- [Your objective]: Reproduce what is written in the records below exactly, and leave out the images.

[Collected data]
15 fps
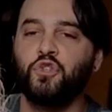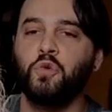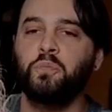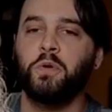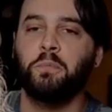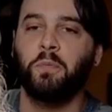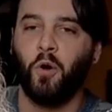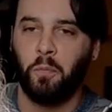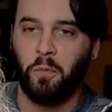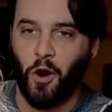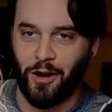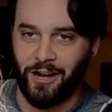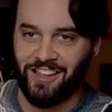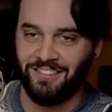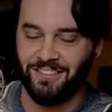Super Bowl
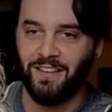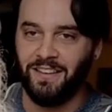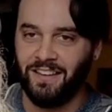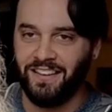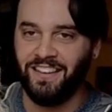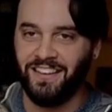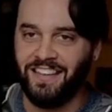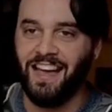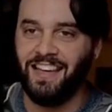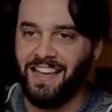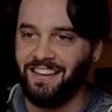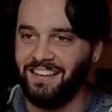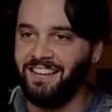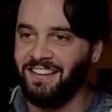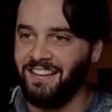party. Super Bowl yeah, yeah.
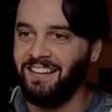party.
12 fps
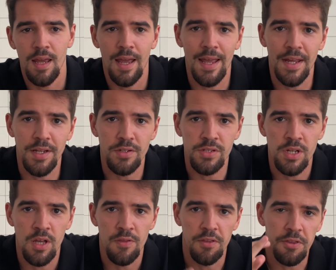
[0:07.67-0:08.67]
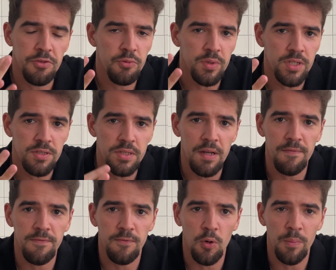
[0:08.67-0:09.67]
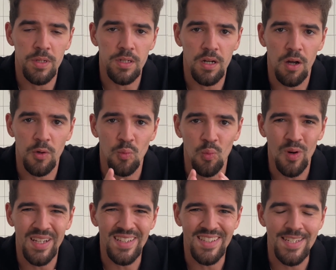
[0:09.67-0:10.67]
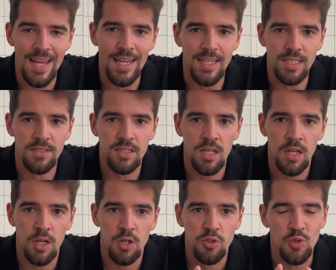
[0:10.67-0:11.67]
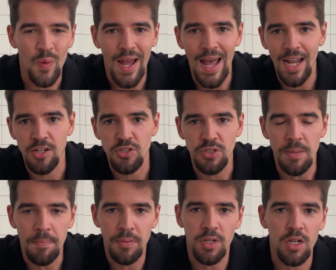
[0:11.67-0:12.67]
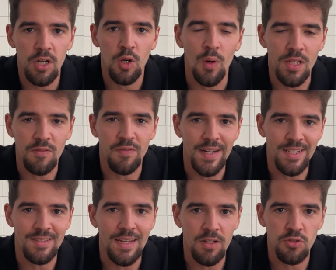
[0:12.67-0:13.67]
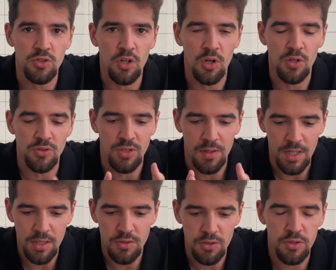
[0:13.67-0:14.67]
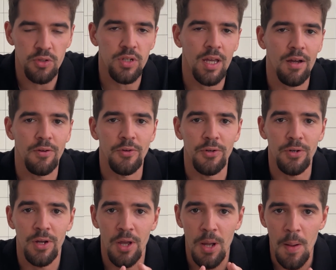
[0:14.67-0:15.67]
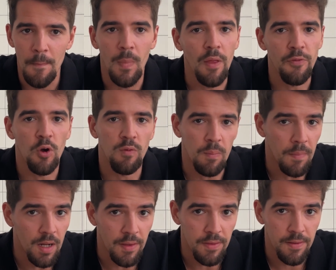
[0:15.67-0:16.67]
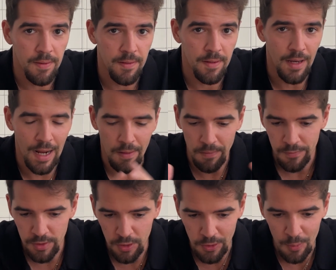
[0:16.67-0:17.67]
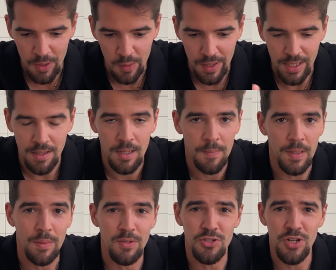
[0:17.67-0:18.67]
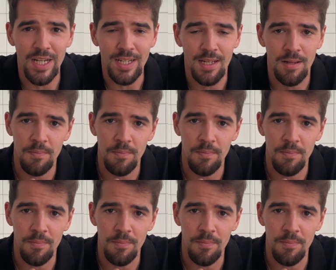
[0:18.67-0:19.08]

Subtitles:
and the 3-step formula on what it takes to actually book qualified sales calls into your calendar month over month. Now, if you don't know me already, my name is Jake,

- [Response]:
15 fps
Super Bowl
party. Super Bowl yeah, yeah.
party.
12 fps
[0:07.67-0:08.67]
[0:08.67-0:09.67]
[0:09.67-0:10.67]
[0:10.67-0:11.67]
[0:11.67-0:12.67]
[0:12.67-0:13.67]
[0:13.67-0:14.67]
[0:14.67-0:15.67]
[0:15.67-0:16.67]
[0:16.67-0:17.67]
[0:17.67-0:18.67]
[0:18.67-0:19.08]

Subtitles:
and the 3-step formula on what it takes to actually book qualified sales calls into your calendar month over month. Now, if you don't know me already, my name is Jake,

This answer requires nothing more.